- [TASK OBJECTIVE]: Faithfully repeat all of the records, as they are written below.

____________________

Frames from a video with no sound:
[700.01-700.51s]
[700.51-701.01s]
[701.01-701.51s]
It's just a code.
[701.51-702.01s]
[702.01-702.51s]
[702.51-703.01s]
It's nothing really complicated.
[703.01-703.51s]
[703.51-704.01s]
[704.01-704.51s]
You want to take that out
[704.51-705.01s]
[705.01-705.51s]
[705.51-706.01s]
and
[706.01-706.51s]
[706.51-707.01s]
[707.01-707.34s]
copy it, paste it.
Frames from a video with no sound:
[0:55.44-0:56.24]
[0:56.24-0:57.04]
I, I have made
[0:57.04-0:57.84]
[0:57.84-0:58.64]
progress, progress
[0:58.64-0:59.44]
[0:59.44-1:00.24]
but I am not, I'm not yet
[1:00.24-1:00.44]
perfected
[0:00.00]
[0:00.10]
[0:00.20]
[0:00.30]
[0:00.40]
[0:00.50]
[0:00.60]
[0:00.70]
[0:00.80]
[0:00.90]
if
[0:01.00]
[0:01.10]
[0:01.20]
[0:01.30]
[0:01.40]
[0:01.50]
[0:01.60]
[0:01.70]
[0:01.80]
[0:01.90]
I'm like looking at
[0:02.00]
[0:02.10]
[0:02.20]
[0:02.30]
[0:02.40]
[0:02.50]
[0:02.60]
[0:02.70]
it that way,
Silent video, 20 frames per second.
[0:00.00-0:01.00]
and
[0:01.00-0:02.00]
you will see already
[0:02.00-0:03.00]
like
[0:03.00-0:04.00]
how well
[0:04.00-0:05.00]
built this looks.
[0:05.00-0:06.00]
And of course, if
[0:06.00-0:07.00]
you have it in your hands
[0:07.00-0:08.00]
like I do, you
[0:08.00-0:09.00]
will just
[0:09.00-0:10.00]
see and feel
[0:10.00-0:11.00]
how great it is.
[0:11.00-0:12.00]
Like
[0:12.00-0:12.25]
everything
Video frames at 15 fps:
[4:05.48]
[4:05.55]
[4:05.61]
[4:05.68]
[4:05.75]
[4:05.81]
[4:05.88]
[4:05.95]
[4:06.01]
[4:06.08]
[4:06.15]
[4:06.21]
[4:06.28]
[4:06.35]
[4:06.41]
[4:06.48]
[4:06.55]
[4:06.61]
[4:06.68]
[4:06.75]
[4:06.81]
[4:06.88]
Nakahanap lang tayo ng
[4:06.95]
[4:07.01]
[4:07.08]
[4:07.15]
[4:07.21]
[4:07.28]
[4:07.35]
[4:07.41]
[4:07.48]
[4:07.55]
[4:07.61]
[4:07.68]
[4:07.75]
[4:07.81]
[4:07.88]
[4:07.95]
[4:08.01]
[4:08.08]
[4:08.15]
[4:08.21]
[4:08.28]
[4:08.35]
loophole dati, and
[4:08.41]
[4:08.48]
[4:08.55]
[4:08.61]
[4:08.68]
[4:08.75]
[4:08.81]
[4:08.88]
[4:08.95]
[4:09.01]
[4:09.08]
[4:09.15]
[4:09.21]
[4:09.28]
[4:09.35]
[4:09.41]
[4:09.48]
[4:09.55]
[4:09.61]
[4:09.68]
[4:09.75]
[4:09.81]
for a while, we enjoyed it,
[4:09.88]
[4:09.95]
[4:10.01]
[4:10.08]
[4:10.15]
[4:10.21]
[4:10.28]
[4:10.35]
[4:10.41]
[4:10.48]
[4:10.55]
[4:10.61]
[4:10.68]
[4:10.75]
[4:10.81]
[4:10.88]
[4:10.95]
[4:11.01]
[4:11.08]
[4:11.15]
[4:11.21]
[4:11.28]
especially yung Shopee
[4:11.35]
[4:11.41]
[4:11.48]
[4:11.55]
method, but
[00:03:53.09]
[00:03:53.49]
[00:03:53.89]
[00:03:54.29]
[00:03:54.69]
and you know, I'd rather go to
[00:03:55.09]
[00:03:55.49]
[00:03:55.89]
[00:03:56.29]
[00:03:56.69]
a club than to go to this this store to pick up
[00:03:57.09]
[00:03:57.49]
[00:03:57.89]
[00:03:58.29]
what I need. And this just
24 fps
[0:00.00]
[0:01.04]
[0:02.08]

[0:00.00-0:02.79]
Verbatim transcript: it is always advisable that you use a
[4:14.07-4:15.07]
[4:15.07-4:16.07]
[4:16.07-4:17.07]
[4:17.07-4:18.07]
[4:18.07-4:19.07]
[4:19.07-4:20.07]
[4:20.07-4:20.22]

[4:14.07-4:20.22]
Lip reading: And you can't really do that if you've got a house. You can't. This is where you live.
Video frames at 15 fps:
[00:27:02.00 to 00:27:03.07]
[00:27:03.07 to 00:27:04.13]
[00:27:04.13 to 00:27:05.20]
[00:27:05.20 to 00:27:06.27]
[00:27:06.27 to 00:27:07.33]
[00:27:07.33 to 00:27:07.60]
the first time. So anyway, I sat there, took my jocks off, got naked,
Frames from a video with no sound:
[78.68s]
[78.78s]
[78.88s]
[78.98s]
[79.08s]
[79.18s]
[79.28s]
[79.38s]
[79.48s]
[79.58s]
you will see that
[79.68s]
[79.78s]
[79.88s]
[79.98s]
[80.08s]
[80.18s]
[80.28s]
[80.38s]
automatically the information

____________________

- [WRITTEN REPLY]:
Frames from a video with no sound:
[700.01-700.51s]
[700.51-701.01s]
[701.01-701.51s]
It's just a code.
[701.51-702.01s]
[702.01-702.51s]
[702.51-703.01s]
It's nothing really complicated.
[703.01-703.51s]
[703.51-704.01s]
[704.01-704.51s]
You want to take that out
[704.51-705.01s]
[705.01-705.51s]
[705.51-706.01s]
and
[706.01-706.51s]
[706.51-707.01s]
[707.01-707.34s]
copy it, paste it.
Frames from a video with no sound:
[0:55.44-0:56.24]
[0:56.24-0:57.04]
I, I have made
[0:57.04-0:57.84]
[0:57.84-0:58.64]
progress, progress
[0:58.64-0:59.44]
[0:59.44-1:00.24]
but I am not, I'm not yet
[1:00.24-1:00.44]
perfected
[0:00.00]
[0:00.10]
[0:00.20]
[0:00.30]
[0:00.40]
[0:00.50]
[0:00.60]
[0:00.70]
[0:00.80]
[0:00.90]
if
[0:01.00]
[0:01.10]
[0:01.20]
[0:01.30]
[0:01.40]
[0:01.50]
[0:01.60]
[0:01.70]
[0:01.80]
[0:01.90]
I'm like looking at
[0:02.00]
[0:02.10]
[0:02.20]
[0:02.30]
[0:02.40]
[0:02.50]
[0:02.60]
[0:02.70]
it that way,
Silent video, 20 frames per second.
[0:00.00-0:01.00]
and
[0:01.00-0:02.00]
you will see already
[0:02.00-0:03.00]
like
[0:03.00-0:04.00]
how well
[0:04.00-0:05.00]
built this looks.
[0:05.00-0:06.00]
And of course, if
[0:06.00-0:07.00]
you have it in your hands
[0:07.00-0:08.00]
like I do, you
[0:08.00-0:09.00]
will just
[0:09.00-0:10.00]
see and feel
[0:10.00-0:11.00]
how great it is.
[0:11.00-0:12.00]
Like
[0:12.00-0:12.25]
everything
Video frames at 15 fps:
[4:05.48]
[4:05.55]
[4:05.61]
[4:05.68]
[4:05.75]
[4:05.81]
[4:05.88]
[4:05.95]
[4:06.01]
[4:06.08]
[4:06.15]
[4:06.21]
[4:06.28]
[4:06.35]
[4:06.41]
[4:06.48]
[4:06.55]
[4:06.61]
[4:06.68]
[4:06.75]
[4:06.81]
[4:06.88]
Nakahanap lang tayo ng
[4:06.95]
[4:07.01]
[4:07.08]
[4:07.15]
[4:07.21]
[4:07.28]
[4:07.35]
[4:07.41]
[4:07.48]
[4:07.55]
[4:07.61]
[4:07.68]
[4:07.75]
[4:07.81]
[4:07.88]
[4:07.95]
[4:08.01]
[4:08.08]
[4:08.15]
[4:08.21]
[4:08.28]
[4:08.35]
loophole dati, and
[4:08.41]
[4:08.48]
[4:08.55]
[4:08.61]
[4:08.68]
[4:08.75]
[4:08.81]
[4:08.88]
[4:08.95]
[4:09.01]
[4:09.08]
[4:09.15]
[4:09.21]
[4:09.28]
[4:09.35]
[4:09.41]
[4:09.48]
[4:09.55]
[4:09.61]
[4:09.68]
[4:09.75]
[4:09.81]
for a while, we enjoyed it,
[4:09.88]
[4:09.95]
[4:10.01]
[4:10.08]
[4:10.15]
[4:10.21]
[4:10.28]
[4:10.35]
[4:10.41]
[4:10.48]
[4:10.55]
[4:10.61]
[4:10.68]
[4:10.75]
[4:10.81]
[4:10.88]
[4:10.95]
[4:11.01]
[4:11.08]
[4:11.15]
[4:11.21]
[4:11.28]
especially yung Shopee
[4:11.35]
[4:11.41]
[4:11.48]
[4:11.55]
method, but
[00:03:53.09]
[00:03:53.49]
[00:03:53.89]
[00:03:54.29]
[00:03:54.69]
and you know, I'd rather go to
[00:03:55.09]
[00:03:55.49]
[00:03:55.89]
[00:03:56.29]
[00:03:56.69]
a club than to go to this this store to pick up
[00:03:57.09]
[00:03:57.49]
[00:03:57.89]
[00:03:58.29]
what I need. And this just
24 fps
[0:00.00]
[0:01.04]
[0:02.08]

[0:00.00-0:02.79]
Verbatim transcript: it is always advisable that you use a
[4:14.07-4:15.07]
[4:15.07-4:16.07]
[4:16.07-4:17.07]
[4:17.07-4:18.07]
[4:18.07-4:19.07]
[4:19.07-4:20.07]
[4:20.07-4:20.22]

[4:14.07-4:20.22]
Lip reading: And you can't really do that if you've got a house. You can't. This is where you live.
Video frames at 15 fps:
[00:27:02.00 to 00:27:03.07]
[00:27:03.07 to 00:27:04.13]
[00:27:04.13 to 00:27:05.20]
[00:27:05.20 to 00:27:06.27]
[00:27:06.27 to 00:27:07.33]
[00:27:07.33 to 00:27:07.60]
the first time. So anyway, I sat there, took my jocks off, got naked,
Frames from a video with no sound:
[78.68s]
[78.78s]
[78.88s]
[78.98s]
[79.08s]
[79.18s]
[79.28s]
[79.38s]
[79.48s]
[79.58s]
you will see that
[79.68s]
[79.78s]
[79.88s]
[79.98s]
[80.08s]
[80.18s]
[80.28s]
[80.38s]
automatically the information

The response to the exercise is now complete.